%%

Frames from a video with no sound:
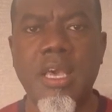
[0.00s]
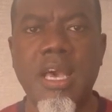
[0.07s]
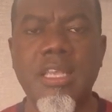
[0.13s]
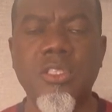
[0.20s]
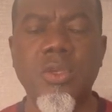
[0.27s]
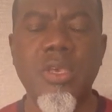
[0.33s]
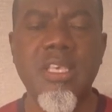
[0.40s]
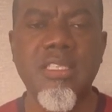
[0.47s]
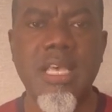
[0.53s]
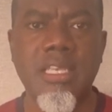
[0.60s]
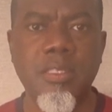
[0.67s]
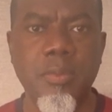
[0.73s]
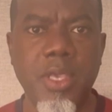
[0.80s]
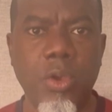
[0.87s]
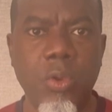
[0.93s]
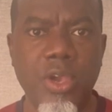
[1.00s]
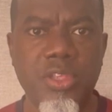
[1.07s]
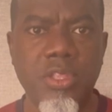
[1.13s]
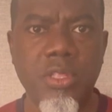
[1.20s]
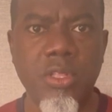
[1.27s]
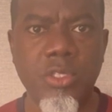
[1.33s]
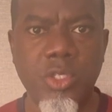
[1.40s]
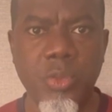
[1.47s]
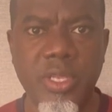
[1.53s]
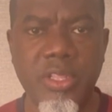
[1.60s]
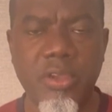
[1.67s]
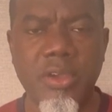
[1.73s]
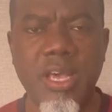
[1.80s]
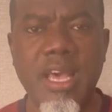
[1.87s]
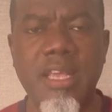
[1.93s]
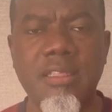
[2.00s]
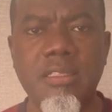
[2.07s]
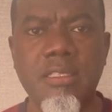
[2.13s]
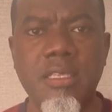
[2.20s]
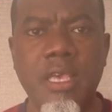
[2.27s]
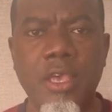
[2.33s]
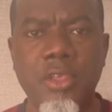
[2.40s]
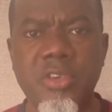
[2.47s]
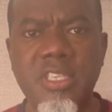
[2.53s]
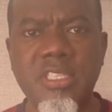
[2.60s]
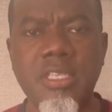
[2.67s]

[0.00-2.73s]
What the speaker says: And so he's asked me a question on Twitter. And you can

%%
%%

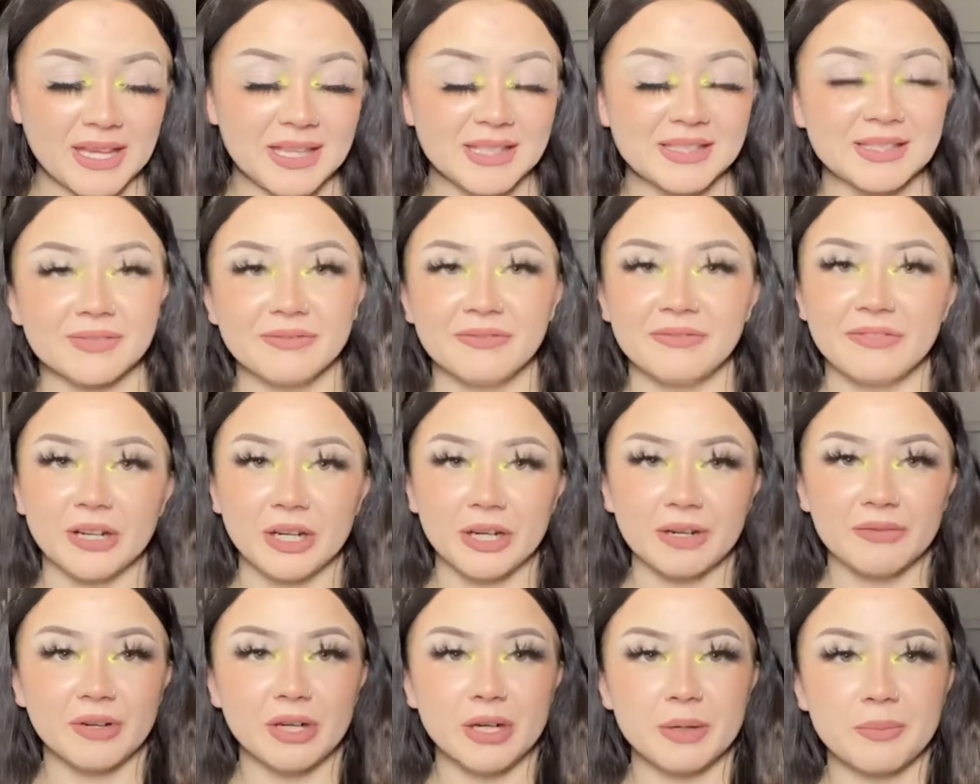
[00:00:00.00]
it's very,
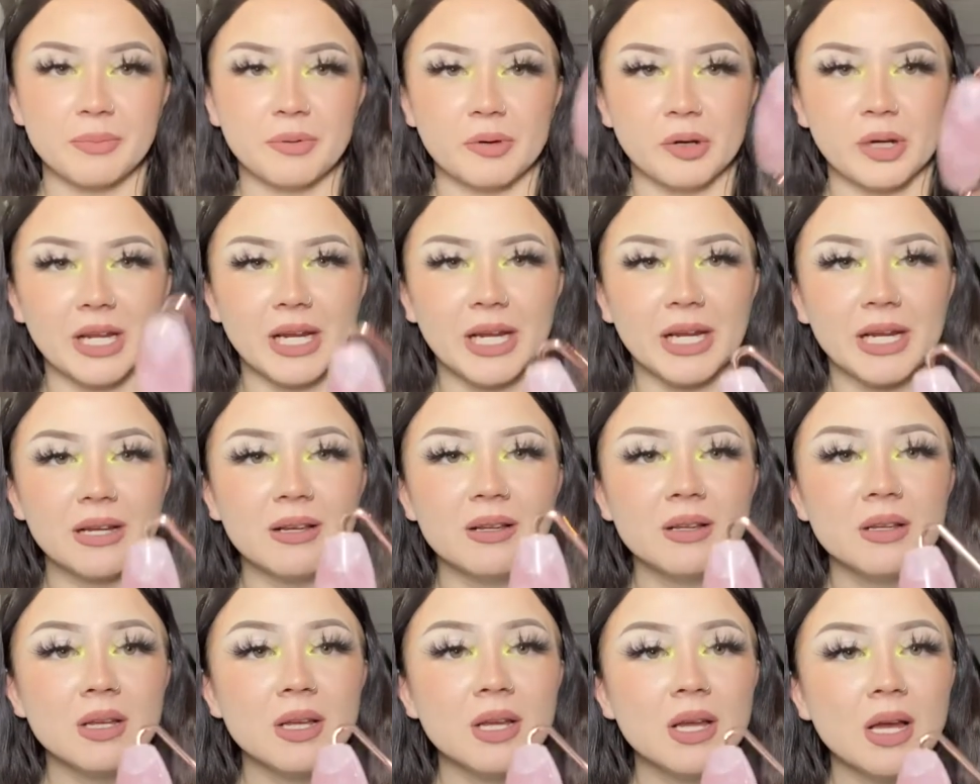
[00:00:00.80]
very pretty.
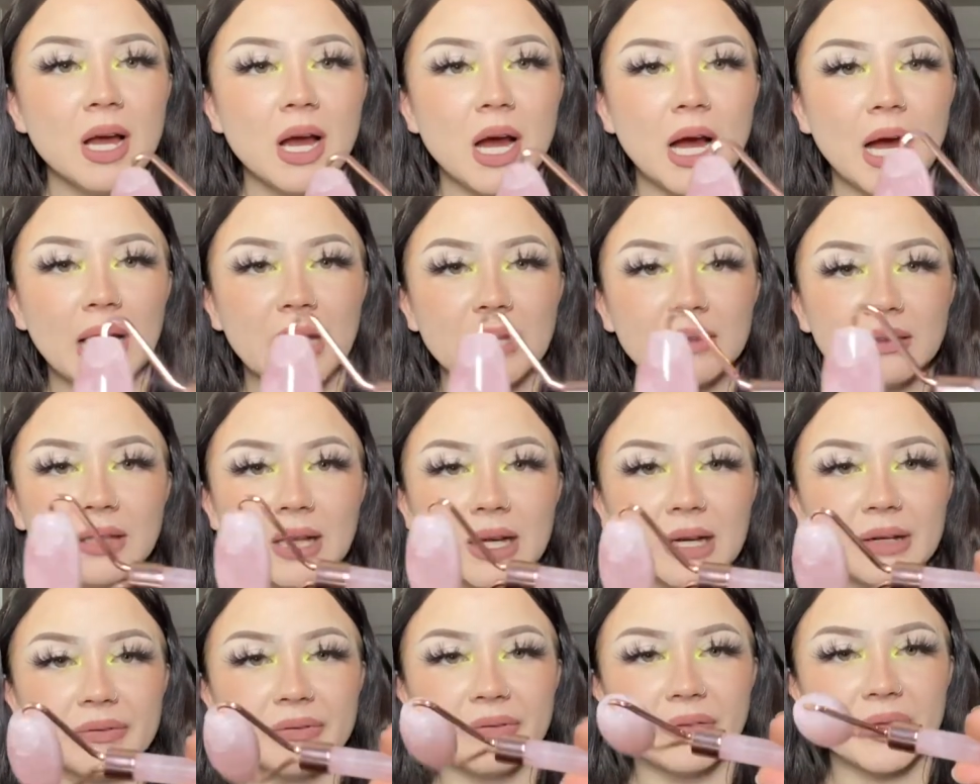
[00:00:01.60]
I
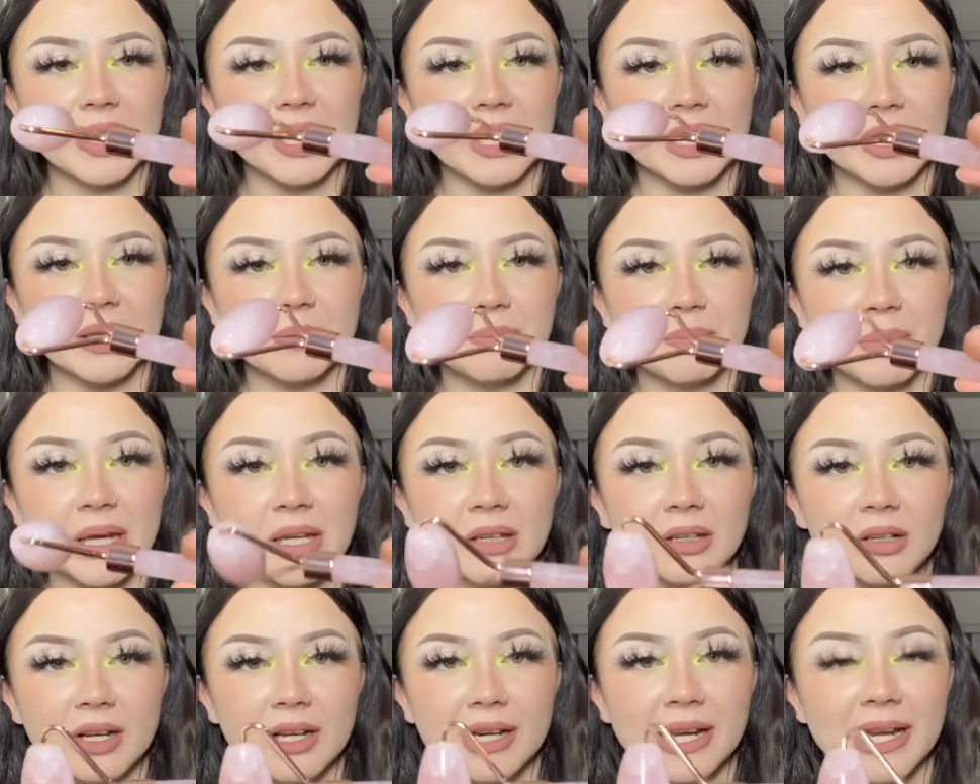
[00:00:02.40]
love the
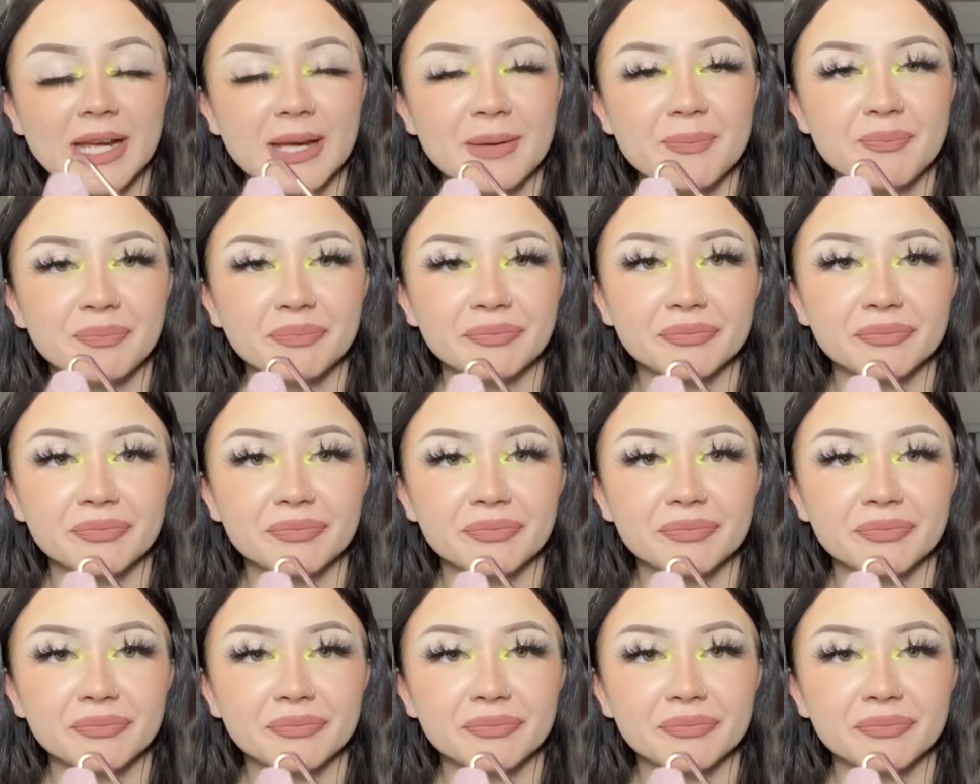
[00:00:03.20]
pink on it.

%%
%%

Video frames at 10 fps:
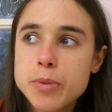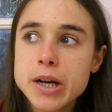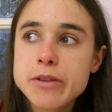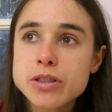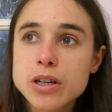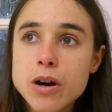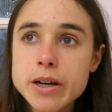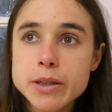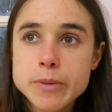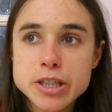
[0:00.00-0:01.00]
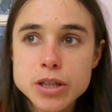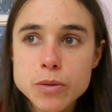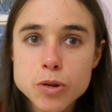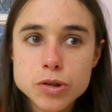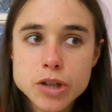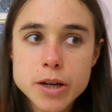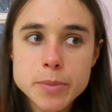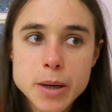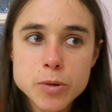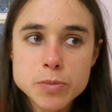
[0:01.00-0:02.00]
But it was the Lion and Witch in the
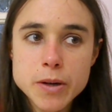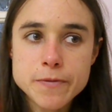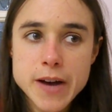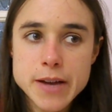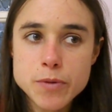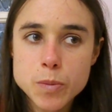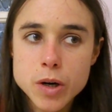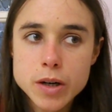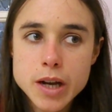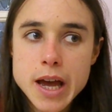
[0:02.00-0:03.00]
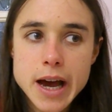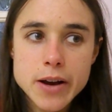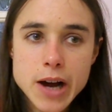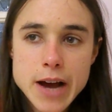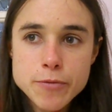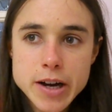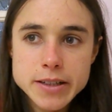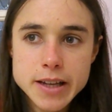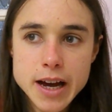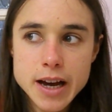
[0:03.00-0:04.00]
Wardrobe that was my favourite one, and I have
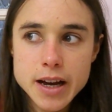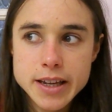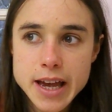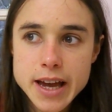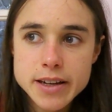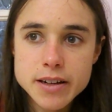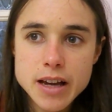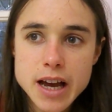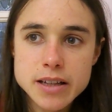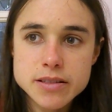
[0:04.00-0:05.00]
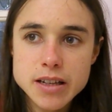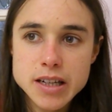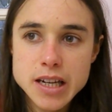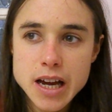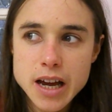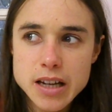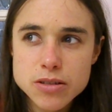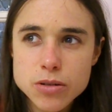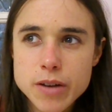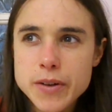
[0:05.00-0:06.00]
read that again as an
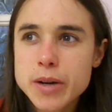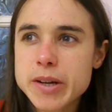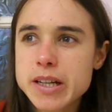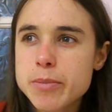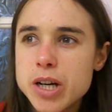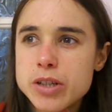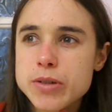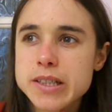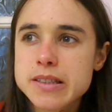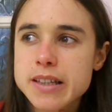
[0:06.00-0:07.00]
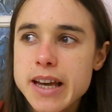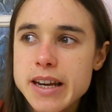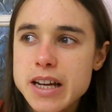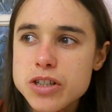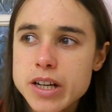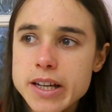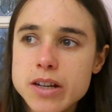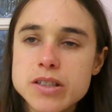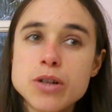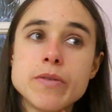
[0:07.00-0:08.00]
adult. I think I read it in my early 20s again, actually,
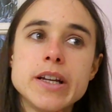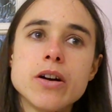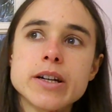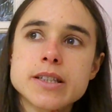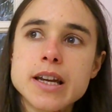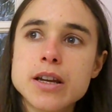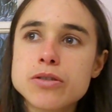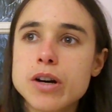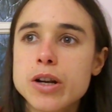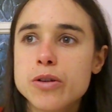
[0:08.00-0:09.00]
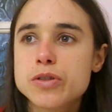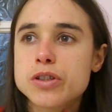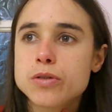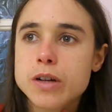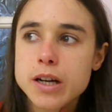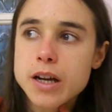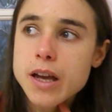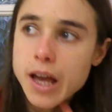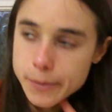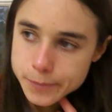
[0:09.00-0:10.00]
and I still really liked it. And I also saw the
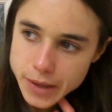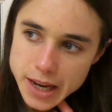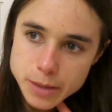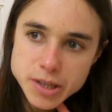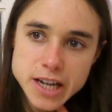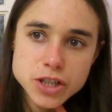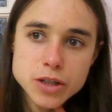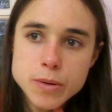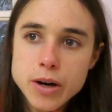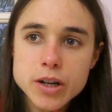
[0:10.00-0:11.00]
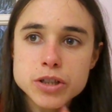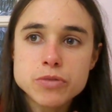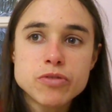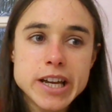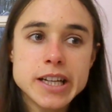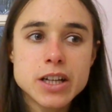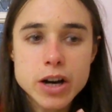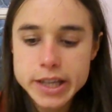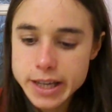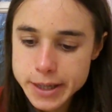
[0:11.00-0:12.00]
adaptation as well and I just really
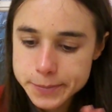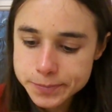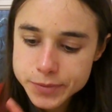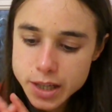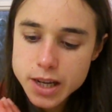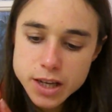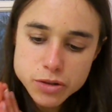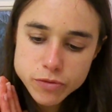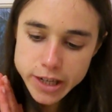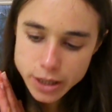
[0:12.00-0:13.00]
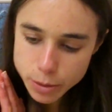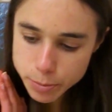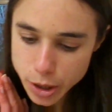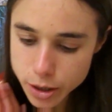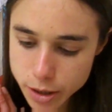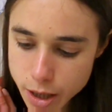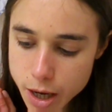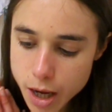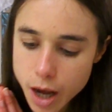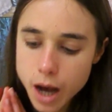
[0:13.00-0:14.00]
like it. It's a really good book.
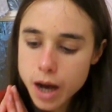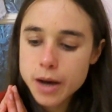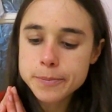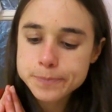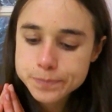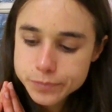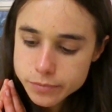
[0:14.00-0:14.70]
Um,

%%

■ Task requirements: Where a picture appears in the records above, omit it, and transcribe exactly the stretch of lines from the one with "Frames from a" through the one with "What the speaker".

■ Final answer:
Frames from a video with no sound:
[0.00s]
[0.07s]
[0.13s]
[0.20s]
[0.27s]
[0.33s]
[0.40s]
[0.47s]
[0.53s]
[0.60s]
[0.67s]
[0.73s]
[0.80s]
[0.87s]
[0.93s]
[1.00s]
[1.07s]
[1.13s]
[1.20s]
[1.27s]
[1.33s]
[1.40s]
[1.47s]
[1.53s]
[1.60s]
[1.67s]
[1.73s]
[1.80s]
[1.87s]
[1.93s]
[2.00s]
[2.07s]
[2.13s]
[2.20s]
[2.27s]
[2.33s]
[2.40s]
[2.47s]
[2.53s]
[2.60s]
[2.67s]

[0.00-2.73s]
What the speaker says: And so he's asked me a question on Twitter. And you can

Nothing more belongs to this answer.